--- Exercise objective ---
Each record below must be retyped exactly, with nothing left out.

--- Data in this exercise ---
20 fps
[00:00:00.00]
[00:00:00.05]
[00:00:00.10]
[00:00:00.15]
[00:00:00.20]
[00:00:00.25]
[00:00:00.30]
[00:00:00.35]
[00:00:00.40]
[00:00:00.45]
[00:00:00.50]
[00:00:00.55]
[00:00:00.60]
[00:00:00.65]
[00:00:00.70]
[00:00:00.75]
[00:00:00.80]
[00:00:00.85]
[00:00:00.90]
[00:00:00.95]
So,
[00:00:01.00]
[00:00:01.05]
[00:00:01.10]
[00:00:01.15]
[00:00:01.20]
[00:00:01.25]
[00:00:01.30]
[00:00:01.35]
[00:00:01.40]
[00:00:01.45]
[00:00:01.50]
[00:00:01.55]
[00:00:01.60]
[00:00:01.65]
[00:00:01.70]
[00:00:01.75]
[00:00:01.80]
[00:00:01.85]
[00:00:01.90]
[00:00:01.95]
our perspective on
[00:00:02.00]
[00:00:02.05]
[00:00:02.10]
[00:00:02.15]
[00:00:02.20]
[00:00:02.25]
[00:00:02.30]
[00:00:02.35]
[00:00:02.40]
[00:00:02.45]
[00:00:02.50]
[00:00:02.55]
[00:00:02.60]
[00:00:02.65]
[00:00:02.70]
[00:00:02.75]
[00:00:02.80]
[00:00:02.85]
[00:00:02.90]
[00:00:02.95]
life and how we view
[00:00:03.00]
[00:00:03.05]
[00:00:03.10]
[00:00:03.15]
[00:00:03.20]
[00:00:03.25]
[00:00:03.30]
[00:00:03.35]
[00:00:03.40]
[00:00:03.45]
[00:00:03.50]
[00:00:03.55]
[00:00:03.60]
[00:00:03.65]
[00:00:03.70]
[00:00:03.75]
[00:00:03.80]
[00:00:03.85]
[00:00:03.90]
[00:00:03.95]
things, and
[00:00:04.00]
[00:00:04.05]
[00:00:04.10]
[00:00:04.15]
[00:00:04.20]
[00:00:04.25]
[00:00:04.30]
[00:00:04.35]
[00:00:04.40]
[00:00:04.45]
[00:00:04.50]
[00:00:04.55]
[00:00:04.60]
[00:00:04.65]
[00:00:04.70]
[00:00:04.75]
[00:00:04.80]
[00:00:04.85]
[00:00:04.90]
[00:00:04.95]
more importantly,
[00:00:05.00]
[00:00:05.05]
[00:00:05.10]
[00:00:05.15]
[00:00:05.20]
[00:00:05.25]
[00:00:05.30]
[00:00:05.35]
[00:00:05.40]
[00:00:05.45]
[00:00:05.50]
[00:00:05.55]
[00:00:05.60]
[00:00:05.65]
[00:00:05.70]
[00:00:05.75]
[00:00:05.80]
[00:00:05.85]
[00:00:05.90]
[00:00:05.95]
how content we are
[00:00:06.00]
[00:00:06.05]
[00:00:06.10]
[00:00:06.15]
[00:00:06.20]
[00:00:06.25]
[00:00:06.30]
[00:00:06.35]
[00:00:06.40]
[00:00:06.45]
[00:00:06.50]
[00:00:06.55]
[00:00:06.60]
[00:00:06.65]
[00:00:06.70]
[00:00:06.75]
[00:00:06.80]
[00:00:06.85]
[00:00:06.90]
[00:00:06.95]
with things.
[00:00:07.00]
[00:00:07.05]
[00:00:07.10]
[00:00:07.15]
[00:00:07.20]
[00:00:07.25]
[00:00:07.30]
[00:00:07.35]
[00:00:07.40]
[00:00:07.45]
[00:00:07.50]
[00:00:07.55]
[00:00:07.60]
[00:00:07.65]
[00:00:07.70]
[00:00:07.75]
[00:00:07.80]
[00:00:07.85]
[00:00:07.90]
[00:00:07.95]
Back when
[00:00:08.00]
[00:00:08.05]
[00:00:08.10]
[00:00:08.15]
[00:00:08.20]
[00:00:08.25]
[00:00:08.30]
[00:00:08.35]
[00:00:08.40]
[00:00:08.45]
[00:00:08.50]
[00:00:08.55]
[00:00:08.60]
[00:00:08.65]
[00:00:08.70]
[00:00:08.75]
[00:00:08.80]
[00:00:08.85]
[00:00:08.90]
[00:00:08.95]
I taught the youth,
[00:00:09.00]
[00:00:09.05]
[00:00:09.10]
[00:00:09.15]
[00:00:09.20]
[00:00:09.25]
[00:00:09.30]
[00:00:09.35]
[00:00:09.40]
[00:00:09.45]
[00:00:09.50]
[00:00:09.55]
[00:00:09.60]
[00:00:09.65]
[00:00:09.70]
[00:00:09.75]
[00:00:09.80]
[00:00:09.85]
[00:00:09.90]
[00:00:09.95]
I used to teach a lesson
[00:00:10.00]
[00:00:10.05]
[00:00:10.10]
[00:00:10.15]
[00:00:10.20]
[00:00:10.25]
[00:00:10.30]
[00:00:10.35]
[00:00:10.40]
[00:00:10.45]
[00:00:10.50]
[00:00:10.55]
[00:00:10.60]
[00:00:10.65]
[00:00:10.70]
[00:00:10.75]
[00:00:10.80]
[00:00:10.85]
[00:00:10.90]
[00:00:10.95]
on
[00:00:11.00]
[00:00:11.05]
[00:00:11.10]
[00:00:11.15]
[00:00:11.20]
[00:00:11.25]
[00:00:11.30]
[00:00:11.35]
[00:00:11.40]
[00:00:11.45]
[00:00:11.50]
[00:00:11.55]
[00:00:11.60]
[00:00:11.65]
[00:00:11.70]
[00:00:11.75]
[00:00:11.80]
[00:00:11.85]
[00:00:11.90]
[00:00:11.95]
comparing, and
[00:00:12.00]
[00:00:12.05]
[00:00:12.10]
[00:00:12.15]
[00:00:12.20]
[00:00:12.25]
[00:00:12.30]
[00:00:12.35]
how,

--- Output for this exercise ---
20 fps
[00:00:00.00]
[00:00:00.05]
[00:00:00.10]
[00:00:00.15]
[00:00:00.20]
[00:00:00.25]
[00:00:00.30]
[00:00:00.35]
[00:00:00.40]
[00:00:00.45]
[00:00:00.50]
[00:00:00.55]
[00:00:00.60]
[00:00:00.65]
[00:00:00.70]
[00:00:00.75]
[00:00:00.80]
[00:00:00.85]
[00:00:00.90]
[00:00:00.95]
So,
[00:00:01.00]
[00:00:01.05]
[00:00:01.10]
[00:00:01.15]
[00:00:01.20]
[00:00:01.25]
[00:00:01.30]
[00:00:01.35]
[00:00:01.40]
[00:00:01.45]
[00:00:01.50]
[00:00:01.55]
[00:00:01.60]
[00:00:01.65]
[00:00:01.70]
[00:00:01.75]
[00:00:01.80]
[00:00:01.85]
[00:00:01.90]
[00:00:01.95]
our perspective on
[00:00:02.00]
[00:00:02.05]
[00:00:02.10]
[00:00:02.15]
[00:00:02.20]
[00:00:02.25]
[00:00:02.30]
[00:00:02.35]
[00:00:02.40]
[00:00:02.45]
[00:00:02.50]
[00:00:02.55]
[00:00:02.60]
[00:00:02.65]
[00:00:02.70]
[00:00:02.75]
[00:00:02.80]
[00:00:02.85]
[00:00:02.90]
[00:00:02.95]
life and how we view
[00:00:03.00]
[00:00:03.05]
[00:00:03.10]
[00:00:03.15]
[00:00:03.20]
[00:00:03.25]
[00:00:03.30]
[00:00:03.35]
[00:00:03.40]
[00:00:03.45]
[00:00:03.50]
[00:00:03.55]
[00:00:03.60]
[00:00:03.65]
[00:00:03.70]
[00:00:03.75]
[00:00:03.80]
[00:00:03.85]
[00:00:03.90]
[00:00:03.95]
things, and
[00:00:04.00]
[00:00:04.05]
[00:00:04.10]
[00:00:04.15]
[00:00:04.20]
[00:00:04.25]
[00:00:04.30]
[00:00:04.35]
[00:00:04.40]
[00:00:04.45]
[00:00:04.50]
[00:00:04.55]
[00:00:04.60]
[00:00:04.65]
[00:00:04.70]
[00:00:04.75]
[00:00:04.80]
[00:00:04.85]
[00:00:04.90]
[00:00:04.95]
more importantly,
[00:00:05.00]
[00:00:05.05]
[00:00:05.10]
[00:00:05.15]
[00:00:05.20]
[00:00:05.25]
[00:00:05.30]
[00:00:05.35]
[00:00:05.40]
[00:00:05.45]
[00:00:05.50]
[00:00:05.55]
[00:00:05.60]
[00:00:05.65]
[00:00:05.70]
[00:00:05.75]
[00:00:05.80]
[00:00:05.85]
[00:00:05.90]
[00:00:05.95]
how content we are
[00:00:06.00]
[00:00:06.05]
[00:00:06.10]
[00:00:06.15]
[00:00:06.20]
[00:00:06.25]
[00:00:06.30]
[00:00:06.35]
[00:00:06.40]
[00:00:06.45]
[00:00:06.50]
[00:00:06.55]
[00:00:06.60]
[00:00:06.65]
[00:00:06.70]
[00:00:06.75]
[00:00:06.80]
[00:00:06.85]
[00:00:06.90]
[00:00:06.95]
with things.
[00:00:07.00]
[00:00:07.05]
[00:00:07.10]
[00:00:07.15]
[00:00:07.20]
[00:00:07.25]
[00:00:07.30]
[00:00:07.35]
[00:00:07.40]
[00:00:07.45]
[00:00:07.50]
[00:00:07.55]
[00:00:07.60]
[00:00:07.65]
[00:00:07.70]
[00:00:07.75]
[00:00:07.80]
[00:00:07.85]
[00:00:07.90]
[00:00:07.95]
Back when
[00:00:08.00]
[00:00:08.05]
[00:00:08.10]
[00:00:08.15]
[00:00:08.20]
[00:00:08.25]
[00:00:08.30]
[00:00:08.35]
[00:00:08.40]
[00:00:08.45]
[00:00:08.50]
[00:00:08.55]
[00:00:08.60]
[00:00:08.65]
[00:00:08.70]
[00:00:08.75]
[00:00:08.80]
[00:00:08.85]
[00:00:08.90]
[00:00:08.95]
I taught the youth,
[00:00:09.00]
[00:00:09.05]
[00:00:09.10]
[00:00:09.15]
[00:00:09.20]
[00:00:09.25]
[00:00:09.30]
[00:00:09.35]
[00:00:09.40]
[00:00:09.45]
[00:00:09.50]
[00:00:09.55]
[00:00:09.60]
[00:00:09.65]
[00:00:09.70]
[00:00:09.75]
[00:00:09.80]
[00:00:09.85]
[00:00:09.90]
[00:00:09.95]
I used to teach a lesson
[00:00:10.00]
[00:00:10.05]
[00:00:10.10]
[00:00:10.15]
[00:00:10.20]
[00:00:10.25]
[00:00:10.30]
[00:00:10.35]
[00:00:10.40]
[00:00:10.45]
[00:00:10.50]
[00:00:10.55]
[00:00:10.60]
[00:00:10.65]
[00:00:10.70]
[00:00:10.75]
[00:00:10.80]
[00:00:10.85]
[00:00:10.90]
[00:00:10.95]
on
[00:00:11.00]
[00:00:11.05]
[00:00:11.10]
[00:00:11.15]
[00:00:11.20]
[00:00:11.25]
[00:00:11.30]
[00:00:11.35]
[00:00:11.40]
[00:00:11.45]
[00:00:11.50]
[00:00:11.55]
[00:00:11.60]
[00:00:11.65]
[00:00:11.70]
[00:00:11.75]
[00:00:11.80]
[00:00:11.85]
[00:00:11.90]
[00:00:11.95]
comparing, and
[00:00:12.00]
[00:00:12.05]
[00:00:12.10]
[00:00:12.15]
[00:00:12.20]
[00:00:12.25]
[00:00:12.30]
[00:00:12.35]
how,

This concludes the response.